**Given records:**
=======

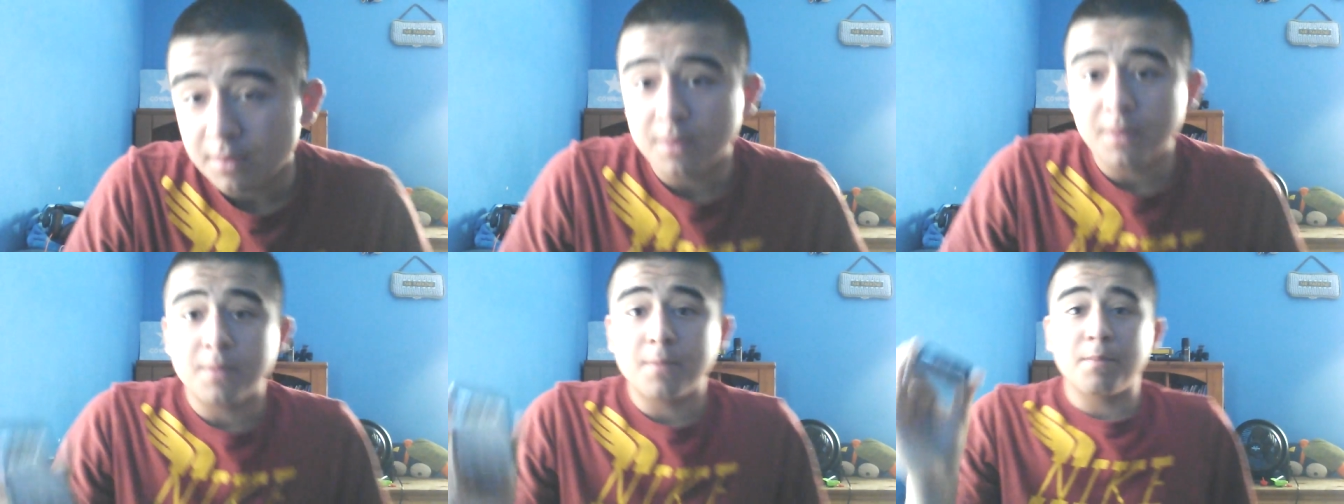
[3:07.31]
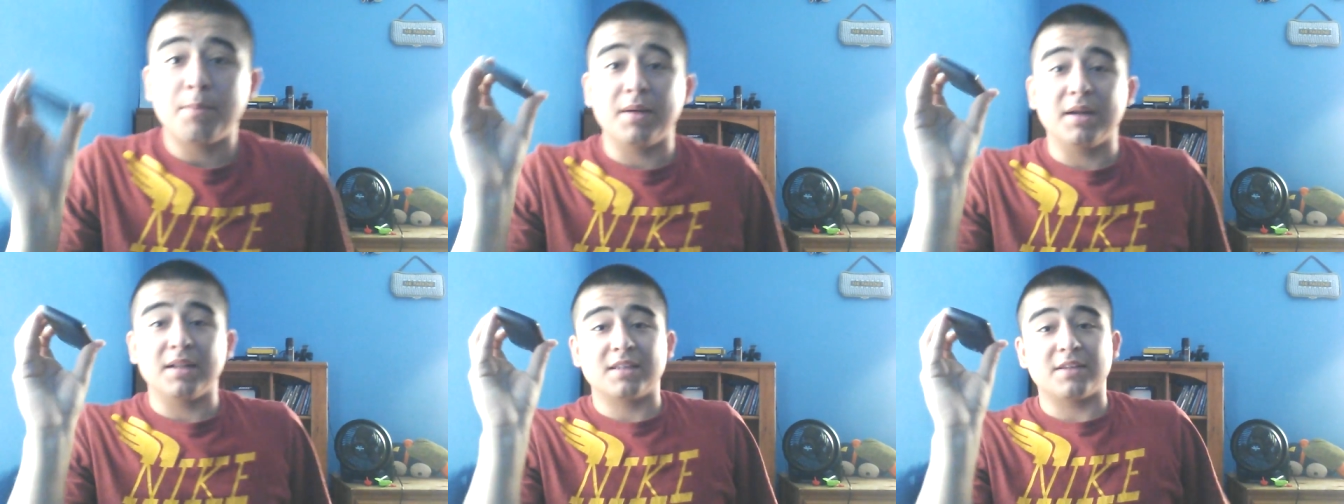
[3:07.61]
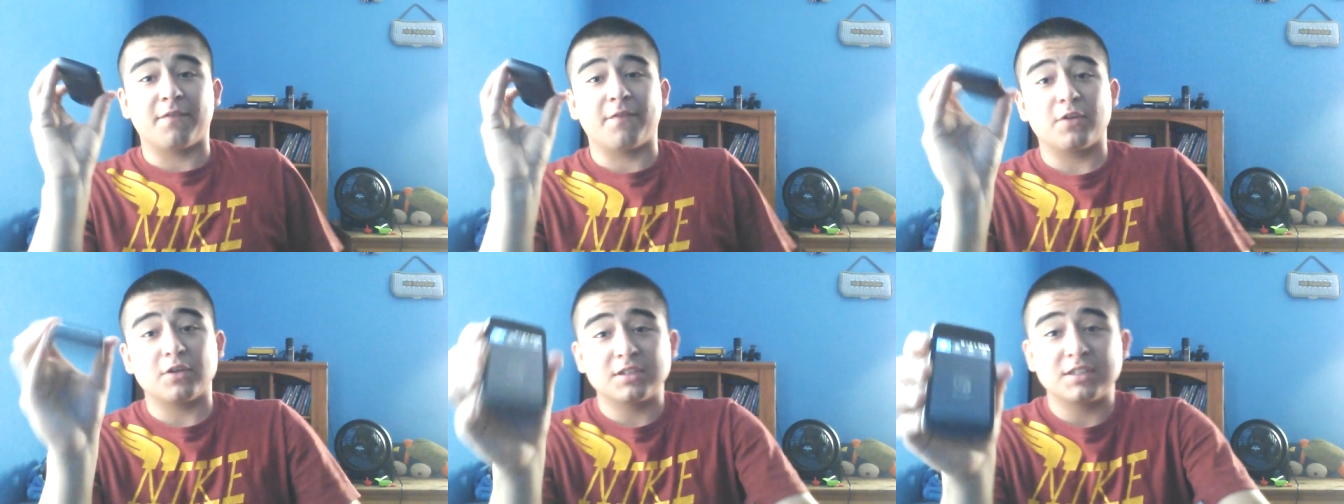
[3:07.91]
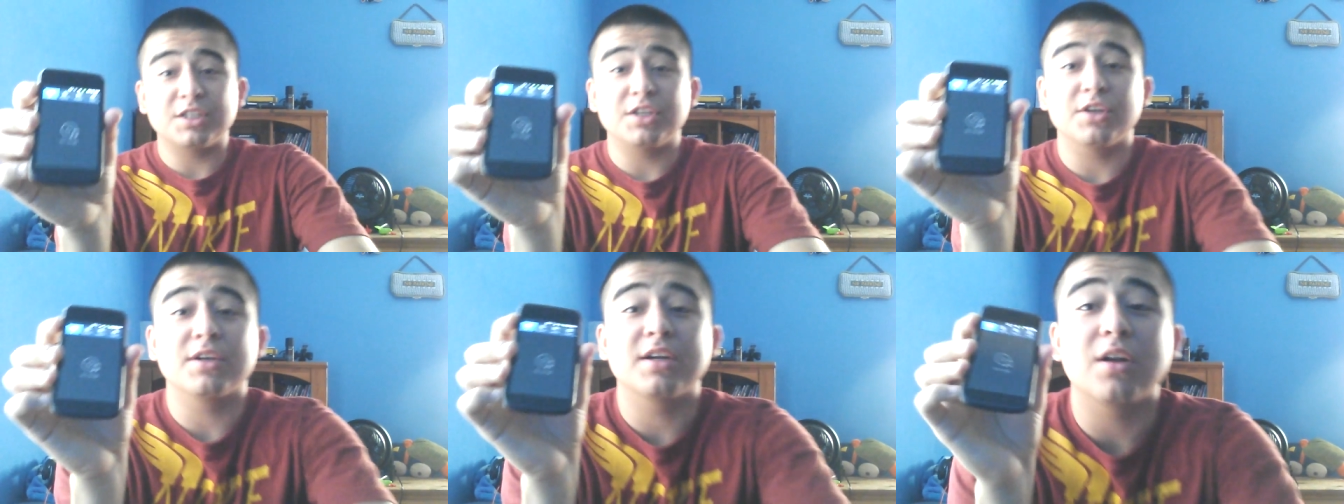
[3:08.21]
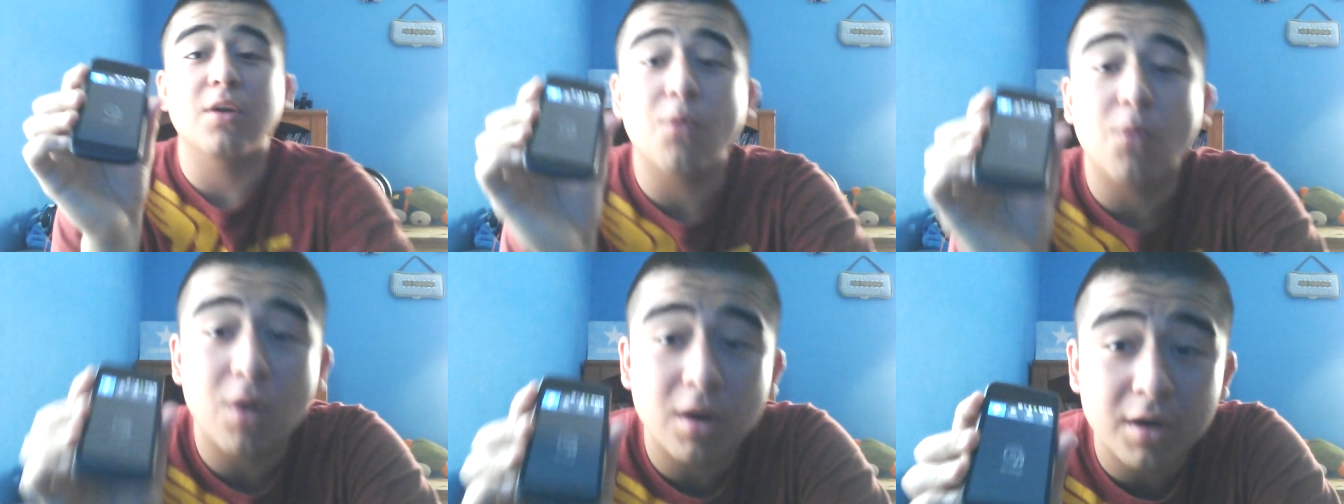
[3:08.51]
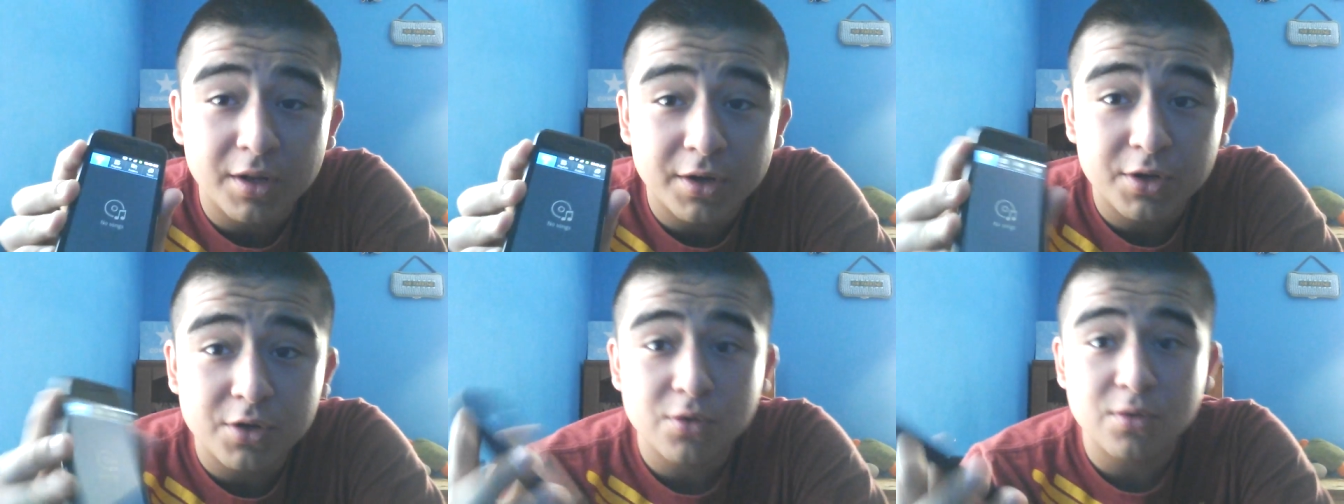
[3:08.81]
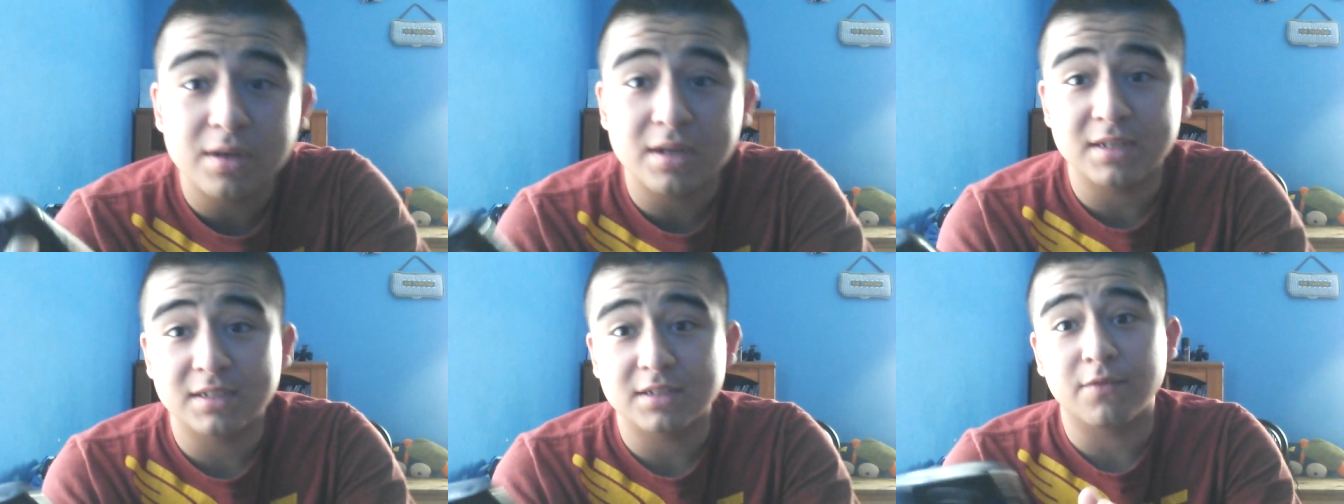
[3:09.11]
But the first thing you're going to want to do
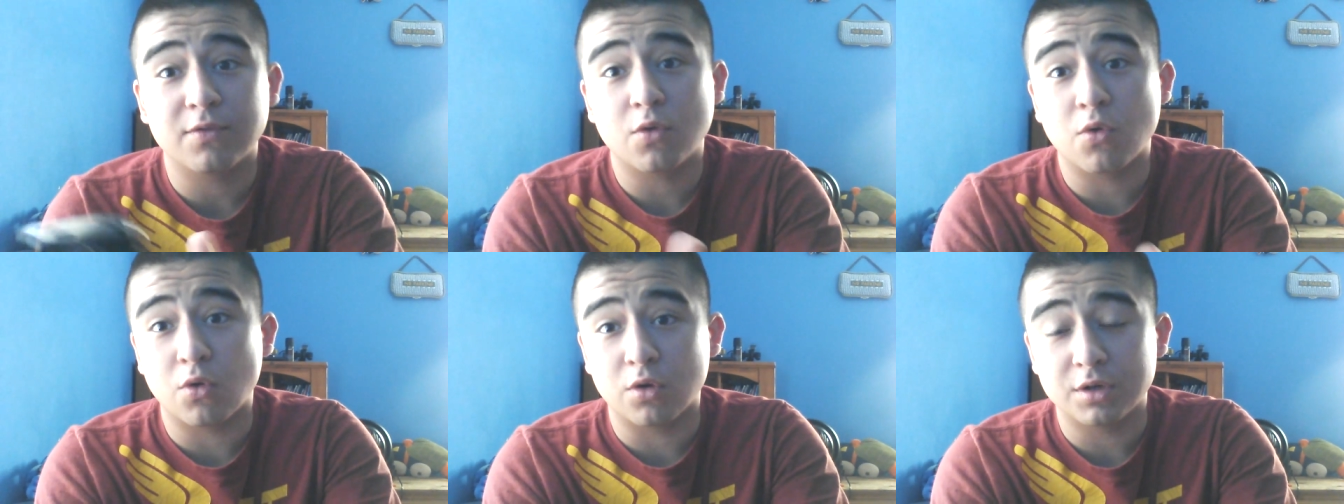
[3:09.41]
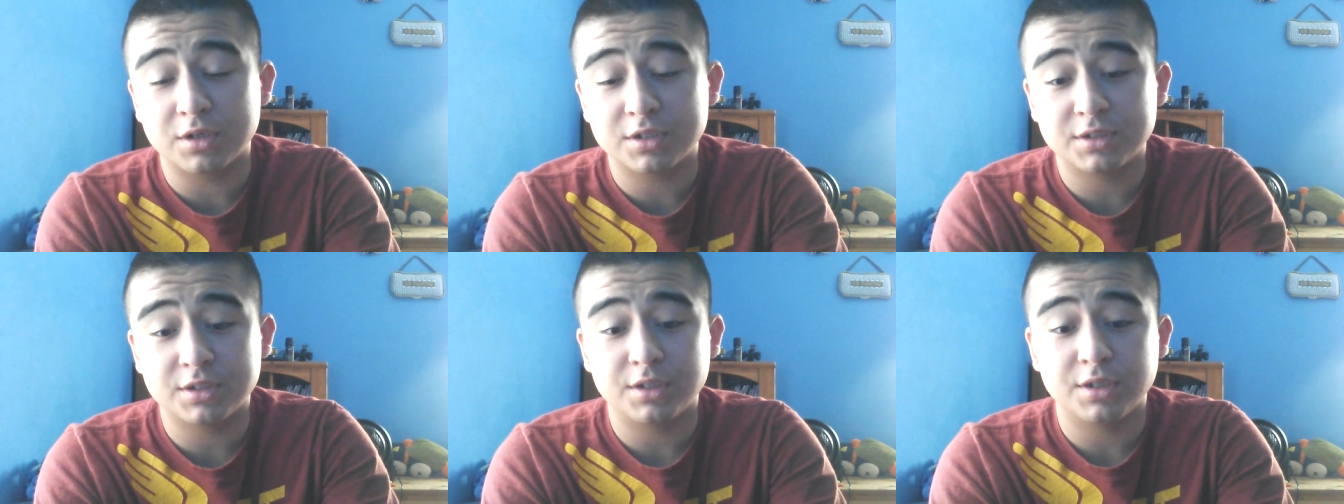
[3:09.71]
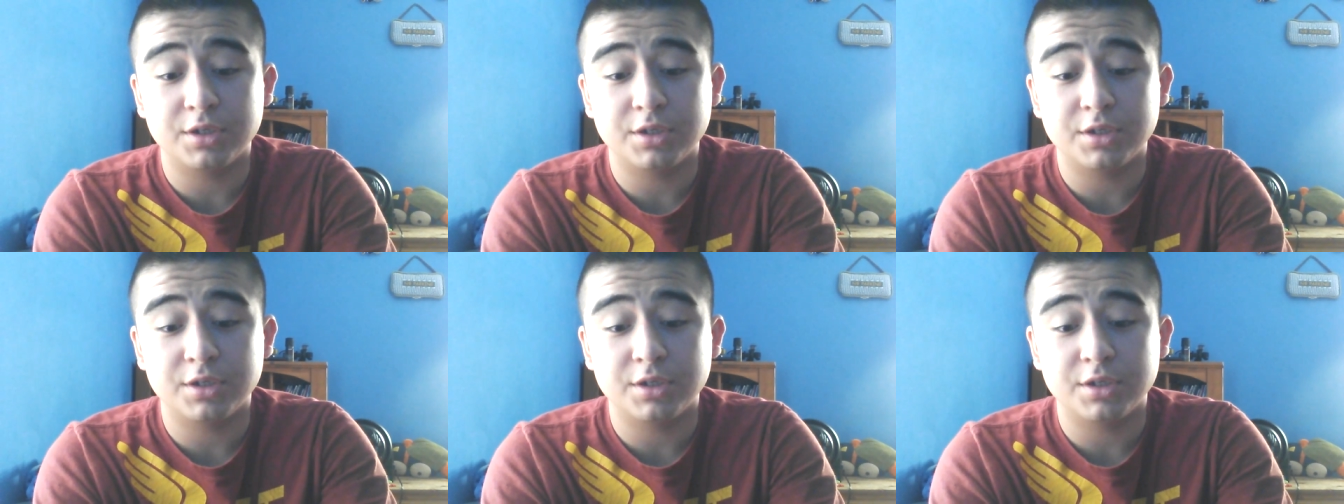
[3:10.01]
is, of course,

=======

**Work request:** Leaving the pictures out, output the material exactly as it appears.

**Exercise result:**
[3:07.31]
[3:07.61]
[3:07.91]
[3:08.21]
[3:08.51]
[3:08.81]
[3:09.11]
But the first thing you're going to want to do
[3:09.41]
[3:09.71]
[3:10.01]
is, of course,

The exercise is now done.